## Required action
Transcribe the whole listing exactly; the images stay out.

## Extracted information

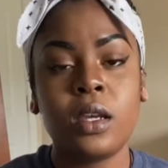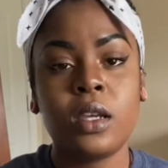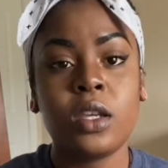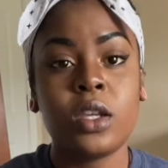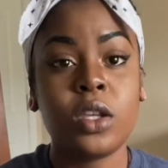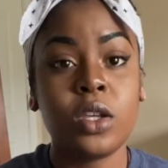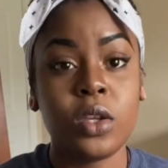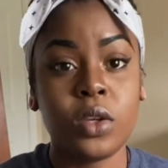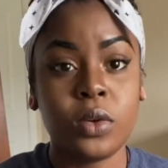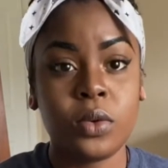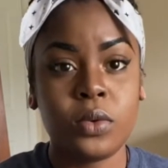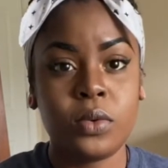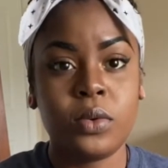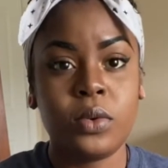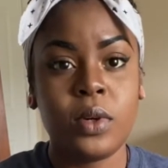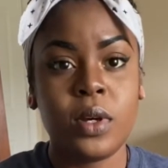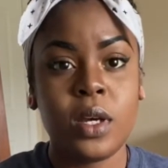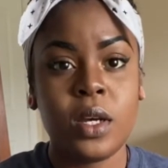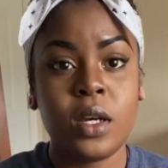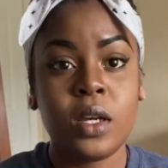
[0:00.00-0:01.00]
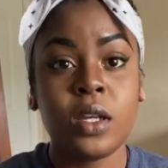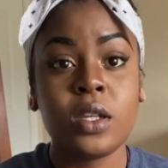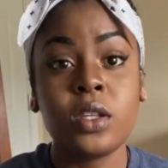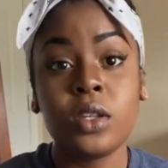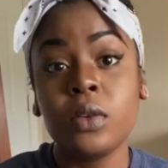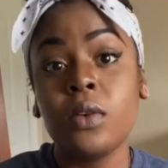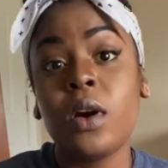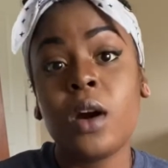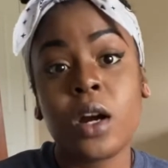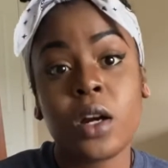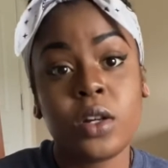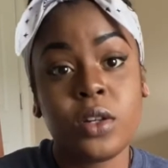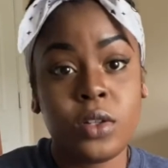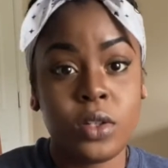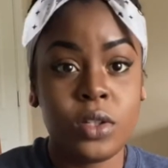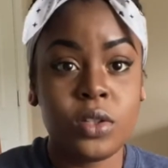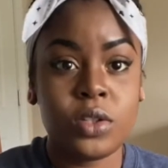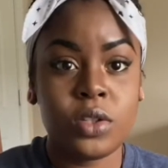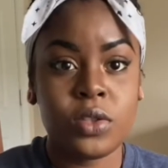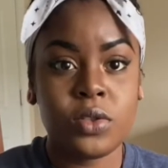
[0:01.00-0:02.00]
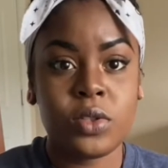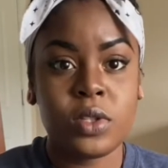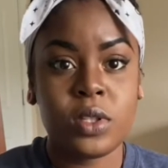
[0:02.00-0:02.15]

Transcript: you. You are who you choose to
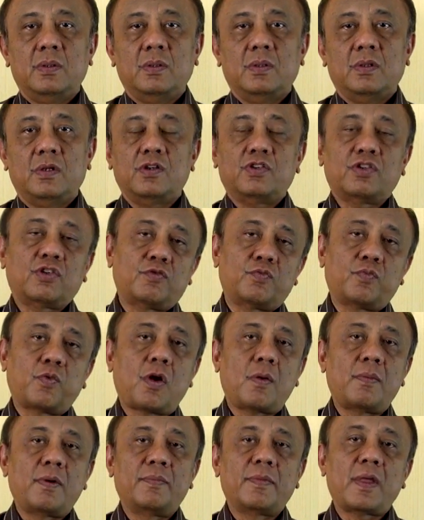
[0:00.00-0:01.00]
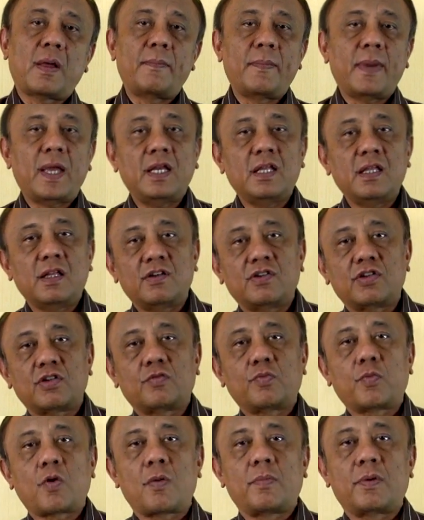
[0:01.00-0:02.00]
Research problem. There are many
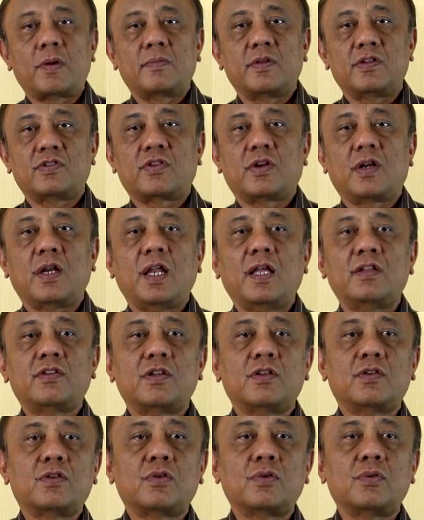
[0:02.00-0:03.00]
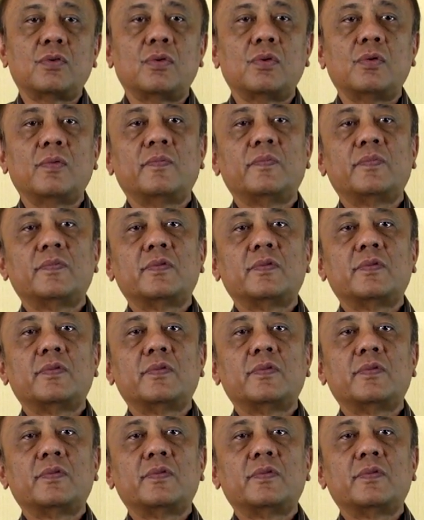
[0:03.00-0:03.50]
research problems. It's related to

## Worked solution
[0:00.00-0:01.00]
[0:01.00-0:02.00]
[0:02.00-0:02.15]

Transcript: you. You are who you choose to
[0:00.00-0:01.00]
[0:01.00-0:02.00]
Research problem. There are many
[0:02.00-0:03.00]
[0:03.00-0:03.50]
research problems. It's related to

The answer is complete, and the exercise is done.